３．治療成分としてヒトのトランスフェリンに結合可能な少なくとも第１および第２の分子を含み、第１の分子が分子量が約１００ｋＤ〜９０ｋＤの高分子量サブユニツトと、分子量が７５ｋＤ〜６０ｋＤの低分子量サブユニットとで主として構成されるヒトトランスフェリン受容体を有するＮ．ｍｅｎｉｎｇｉｔｉｄｉｓの第１の株に由来し、第２の分子が分子量が約１００ｋＤ〜９０ｋＤの高分子量サブユニットと、分子量が９０ｋＤ〜８０ｋＤの低分子量サブユニットとで主として構成されるヒトトランスフェリン受容体を有するＮ．ｍｅｎｉｎｇｉｔｉｄｉｓの第２の株に由来する請求項１または２に記載の組成物。
４．第１の分子が分子量が約９３〜９５ｋＤの高分子量サブユニットと、分子量が７２ｋＤ〜６５ｋＤの低分子量サブユニットとで主として構成されるヒトトランスフェリン受容体を有するＮ．ｍｅｎｉｎｇｉｔｉｄｉｓの第１の株に由来する請求項３に記載の組成物。

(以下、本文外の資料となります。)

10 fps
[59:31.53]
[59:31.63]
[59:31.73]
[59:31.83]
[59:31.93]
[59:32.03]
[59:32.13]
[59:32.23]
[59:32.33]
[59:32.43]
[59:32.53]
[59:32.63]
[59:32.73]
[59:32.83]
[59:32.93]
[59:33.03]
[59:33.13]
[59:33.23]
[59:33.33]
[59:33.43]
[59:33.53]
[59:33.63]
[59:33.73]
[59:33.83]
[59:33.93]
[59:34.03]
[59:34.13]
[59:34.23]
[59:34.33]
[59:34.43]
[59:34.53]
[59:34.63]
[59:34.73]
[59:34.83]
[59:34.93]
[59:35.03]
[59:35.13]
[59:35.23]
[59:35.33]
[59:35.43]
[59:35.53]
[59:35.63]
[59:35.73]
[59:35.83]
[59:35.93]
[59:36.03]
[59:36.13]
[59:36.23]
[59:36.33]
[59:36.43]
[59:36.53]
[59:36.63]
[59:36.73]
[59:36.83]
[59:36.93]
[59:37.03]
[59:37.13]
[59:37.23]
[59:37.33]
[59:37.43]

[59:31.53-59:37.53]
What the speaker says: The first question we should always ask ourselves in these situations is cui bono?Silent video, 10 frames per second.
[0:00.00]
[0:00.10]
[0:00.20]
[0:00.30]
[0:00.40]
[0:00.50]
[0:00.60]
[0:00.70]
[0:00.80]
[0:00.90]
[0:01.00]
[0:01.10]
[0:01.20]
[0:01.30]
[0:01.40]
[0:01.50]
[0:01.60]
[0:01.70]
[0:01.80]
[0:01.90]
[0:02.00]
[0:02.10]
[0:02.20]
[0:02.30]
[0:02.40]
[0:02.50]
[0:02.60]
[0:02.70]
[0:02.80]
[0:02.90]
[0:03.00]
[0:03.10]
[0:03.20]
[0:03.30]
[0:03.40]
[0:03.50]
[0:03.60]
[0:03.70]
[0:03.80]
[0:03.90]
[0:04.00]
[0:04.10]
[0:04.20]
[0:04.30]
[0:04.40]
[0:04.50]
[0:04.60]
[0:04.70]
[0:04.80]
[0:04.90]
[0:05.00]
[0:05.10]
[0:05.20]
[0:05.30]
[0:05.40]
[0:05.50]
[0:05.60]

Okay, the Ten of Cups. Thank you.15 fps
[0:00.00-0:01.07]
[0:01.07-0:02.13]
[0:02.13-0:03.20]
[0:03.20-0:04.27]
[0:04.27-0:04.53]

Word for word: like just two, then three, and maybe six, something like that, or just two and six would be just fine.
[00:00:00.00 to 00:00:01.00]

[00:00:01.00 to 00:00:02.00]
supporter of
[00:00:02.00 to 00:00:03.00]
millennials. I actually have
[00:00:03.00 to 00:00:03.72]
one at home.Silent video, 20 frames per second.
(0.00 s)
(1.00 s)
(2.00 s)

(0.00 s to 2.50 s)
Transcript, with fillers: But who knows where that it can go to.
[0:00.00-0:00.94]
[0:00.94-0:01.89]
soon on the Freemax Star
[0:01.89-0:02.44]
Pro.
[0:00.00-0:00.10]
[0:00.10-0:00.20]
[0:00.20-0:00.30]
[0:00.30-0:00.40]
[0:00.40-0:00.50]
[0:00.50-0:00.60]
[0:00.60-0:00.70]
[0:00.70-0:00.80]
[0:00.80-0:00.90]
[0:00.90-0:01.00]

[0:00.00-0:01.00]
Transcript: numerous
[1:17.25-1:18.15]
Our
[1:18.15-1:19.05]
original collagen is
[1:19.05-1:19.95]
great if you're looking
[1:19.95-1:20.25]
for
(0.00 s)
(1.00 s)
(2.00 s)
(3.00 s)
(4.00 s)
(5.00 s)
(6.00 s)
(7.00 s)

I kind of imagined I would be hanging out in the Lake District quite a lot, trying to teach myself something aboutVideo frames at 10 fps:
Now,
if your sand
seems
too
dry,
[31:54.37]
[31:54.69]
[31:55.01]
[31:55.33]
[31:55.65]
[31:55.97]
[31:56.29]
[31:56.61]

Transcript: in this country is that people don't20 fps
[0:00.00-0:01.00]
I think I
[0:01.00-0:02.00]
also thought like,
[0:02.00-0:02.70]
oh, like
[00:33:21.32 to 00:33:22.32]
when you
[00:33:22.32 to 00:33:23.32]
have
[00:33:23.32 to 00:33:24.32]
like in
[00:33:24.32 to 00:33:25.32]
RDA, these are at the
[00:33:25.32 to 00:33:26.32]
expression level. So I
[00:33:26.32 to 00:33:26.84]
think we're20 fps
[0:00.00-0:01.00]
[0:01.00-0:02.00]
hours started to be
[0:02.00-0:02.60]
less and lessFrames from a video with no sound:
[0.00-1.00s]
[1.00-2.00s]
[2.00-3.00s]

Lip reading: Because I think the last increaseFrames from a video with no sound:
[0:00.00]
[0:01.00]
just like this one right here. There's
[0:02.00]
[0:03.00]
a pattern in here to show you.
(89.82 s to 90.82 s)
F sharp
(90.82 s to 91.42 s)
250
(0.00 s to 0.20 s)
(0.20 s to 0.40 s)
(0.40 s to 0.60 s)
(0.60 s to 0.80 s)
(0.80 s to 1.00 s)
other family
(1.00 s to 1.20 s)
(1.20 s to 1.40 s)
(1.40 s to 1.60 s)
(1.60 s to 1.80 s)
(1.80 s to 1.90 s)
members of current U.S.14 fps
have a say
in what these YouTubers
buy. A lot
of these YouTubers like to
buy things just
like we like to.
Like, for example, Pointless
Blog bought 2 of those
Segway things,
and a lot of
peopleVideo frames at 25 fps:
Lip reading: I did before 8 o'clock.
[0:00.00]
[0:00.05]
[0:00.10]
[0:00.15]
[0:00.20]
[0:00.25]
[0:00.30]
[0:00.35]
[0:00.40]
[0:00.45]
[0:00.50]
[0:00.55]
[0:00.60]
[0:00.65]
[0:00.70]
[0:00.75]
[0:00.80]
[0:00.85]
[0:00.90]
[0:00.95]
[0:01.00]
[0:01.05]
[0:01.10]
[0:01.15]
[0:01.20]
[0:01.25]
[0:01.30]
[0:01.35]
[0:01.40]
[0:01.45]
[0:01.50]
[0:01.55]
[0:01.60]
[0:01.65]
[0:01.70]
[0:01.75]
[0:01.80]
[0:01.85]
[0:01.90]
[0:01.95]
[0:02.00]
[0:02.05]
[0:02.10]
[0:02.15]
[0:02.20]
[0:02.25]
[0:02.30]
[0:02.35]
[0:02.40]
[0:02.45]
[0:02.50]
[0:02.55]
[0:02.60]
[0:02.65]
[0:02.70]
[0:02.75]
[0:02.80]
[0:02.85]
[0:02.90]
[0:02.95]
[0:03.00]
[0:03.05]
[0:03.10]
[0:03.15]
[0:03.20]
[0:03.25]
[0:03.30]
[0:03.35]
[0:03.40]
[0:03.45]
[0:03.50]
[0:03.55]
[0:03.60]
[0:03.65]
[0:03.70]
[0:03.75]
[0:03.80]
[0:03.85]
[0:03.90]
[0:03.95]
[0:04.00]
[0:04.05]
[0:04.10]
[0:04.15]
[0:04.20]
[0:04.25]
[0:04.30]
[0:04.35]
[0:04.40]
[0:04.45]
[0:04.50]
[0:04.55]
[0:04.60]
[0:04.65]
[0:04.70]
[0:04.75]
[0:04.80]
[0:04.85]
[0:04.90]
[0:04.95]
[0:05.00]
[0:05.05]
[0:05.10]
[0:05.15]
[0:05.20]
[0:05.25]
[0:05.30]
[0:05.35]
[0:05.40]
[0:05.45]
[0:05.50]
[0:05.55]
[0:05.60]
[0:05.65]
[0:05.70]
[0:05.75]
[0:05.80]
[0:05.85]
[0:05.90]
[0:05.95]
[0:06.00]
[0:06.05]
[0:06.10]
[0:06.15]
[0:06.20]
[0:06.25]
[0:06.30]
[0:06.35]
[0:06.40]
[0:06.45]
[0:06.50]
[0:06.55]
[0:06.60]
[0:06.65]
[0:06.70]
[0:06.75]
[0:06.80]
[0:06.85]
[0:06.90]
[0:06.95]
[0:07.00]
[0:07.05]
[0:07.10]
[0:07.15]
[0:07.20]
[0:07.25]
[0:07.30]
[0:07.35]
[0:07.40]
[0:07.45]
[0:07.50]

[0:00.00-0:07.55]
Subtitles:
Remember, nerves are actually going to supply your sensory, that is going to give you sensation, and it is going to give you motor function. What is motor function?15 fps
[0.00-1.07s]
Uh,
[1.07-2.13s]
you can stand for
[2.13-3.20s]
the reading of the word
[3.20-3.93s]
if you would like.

５．第１の分子が分子量が約９３ｋＤの高分子量サブユニットと、分子量が約６７ｋＤ〜７０ｋＤの低分子量サブユニットとで主として構成されるヒトトランスフェリン受容体を有するＮ．ｍｅｎｉｎｇｉｔｉｄｉｓの第１の株に由来する請求項４に記載の組成物。
６．第２の分子が、分子量が約１００ｋＤ〜９５ｋＤの高分子量サブユニットと、分子量が８７〜８５ｋＤの低分子量サブユニットとで主として構成されるヒトトランスフェリン受容体を有するＮ．ｍｅｎｉｎｇｉｔｉｄｉｓの第２の株に由来する請求項５に記載の組成物。
７．第２の分子が、分子量が約９８ｋＤの高分子量サブユニットと、分子量が約８７ｋＤの低分子量サブユニットとで主として構成されるヒトトランスフェリン受容体を有するＮ．ｍｅｎｉｎｇｉｔｉｄｉｓの第２の株に由来する請求項６に記載の組成物。
８．第１の株に由来するヒトトランスフェリンと結合可能な第１の分子が第１の株のヒトトランスフェリン受容体である請求項１〜７のいずれか一項に記載の組成物。
９．第１の株に由来するヒトトランスフェリンと結合可能な第１の分子が、第１の株のヒトトランスフェリン受容体の低分子量サブユニットか、この低分子量サブユニットの断片または類似体である請求項１〜７のいずれか一項に記載の組成物。
１０．第１の株に由来するヒトトランスフエリンと結合可能な第１の分子が、第１の株のヒトトランスフェリン受容体の低分子量サブユニットである請求項９に記載の組成物。
１１．第２の株に由来するヒトトランスフェリンと結合可能な第２の分子が、第２の株のヒトトランスフェリン受容体である請求項１〜１０のいずれか一項に記載の組成物。
１２．第２の株に由来するヒトトランスフェリンと結合可能な第２の分子が、第２の株のヒトトランスフェリン受容体の低分子量サブユニットか、この低分子量サブユニットの断片または類似体である請求項１〜１０のいずれか一項に記載の組成物。
１３．第２の株に由来するヒトトランスフェリンと結合可能な第２の分子が、第２の株のヒトトランスフェリン受容体の低分子量サブユニットである請求項１２に記載の組成物。
１４．第１および第２の分子がそれぞれＮ．ｍｅｎｉｎｇｉｔｉｄｉｓ血清グループＢの第１および第２の株に由来する請求項１〜１３に記載の組成物。